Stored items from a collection
◆ ◆ ◆ ◆

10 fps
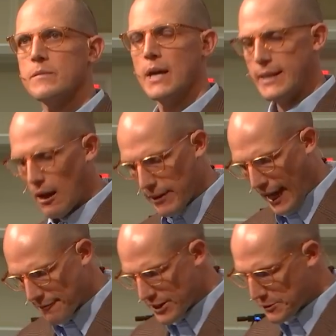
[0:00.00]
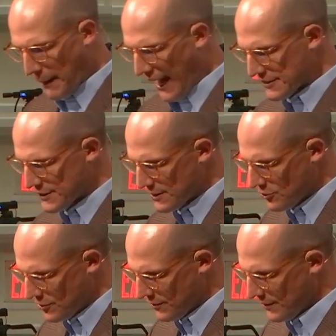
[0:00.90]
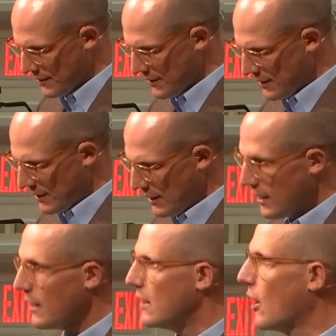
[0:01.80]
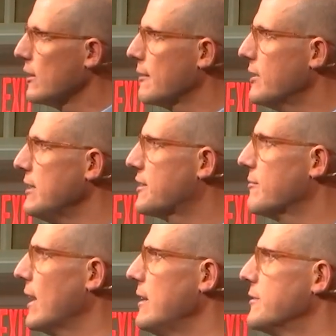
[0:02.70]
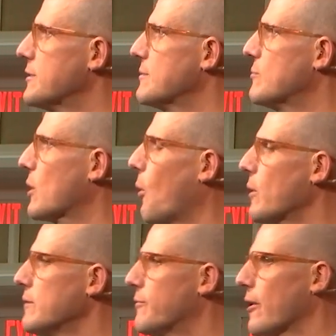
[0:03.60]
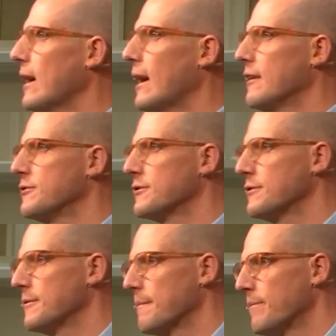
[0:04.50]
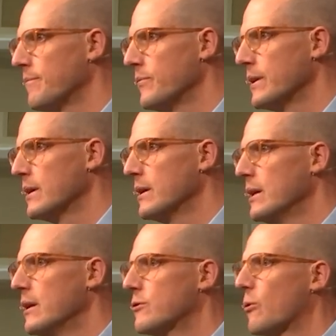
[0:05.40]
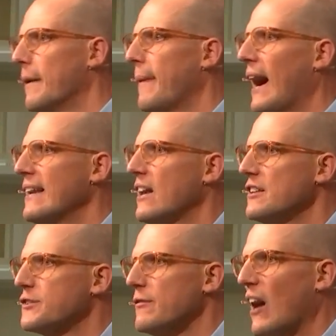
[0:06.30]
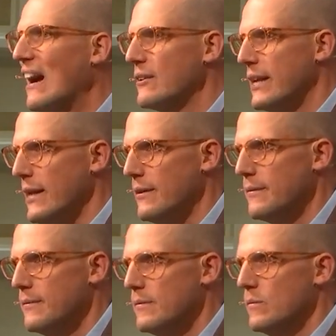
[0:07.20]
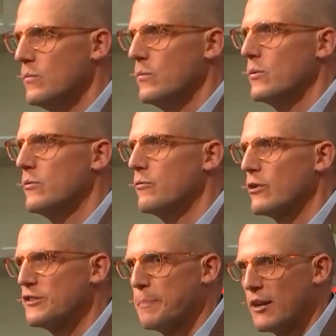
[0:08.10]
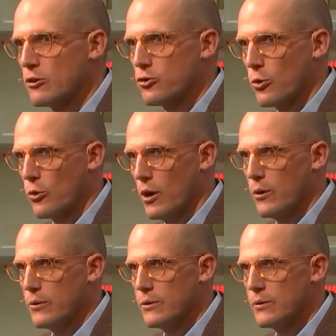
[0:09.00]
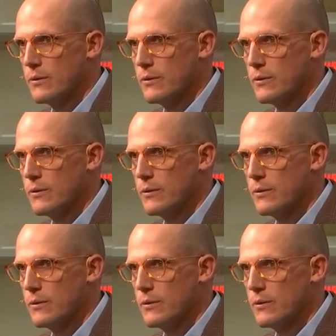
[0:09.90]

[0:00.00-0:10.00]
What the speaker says: And now we have this passage and all of these events recorded for us to remind us of our need for spiritual growth,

◆ ◆ ◆ ◆

• [WHAT YOU WILL DO]: An exact reproduction of all the records is required, with no pictures included.

• [THE ANSWER]:
10 fps
[0:00.00]
[0:00.90]
[0:01.80]
[0:02.70]
[0:03.60]
[0:04.50]
[0:05.40]
[0:06.30]
[0:07.20]
[0:08.10]
[0:09.00]
[0:09.90]

[0:00.00-0:10.00]
What the speaker says: And now we have this passage and all of these events recorded for us to remind us of our need for spiritual growth,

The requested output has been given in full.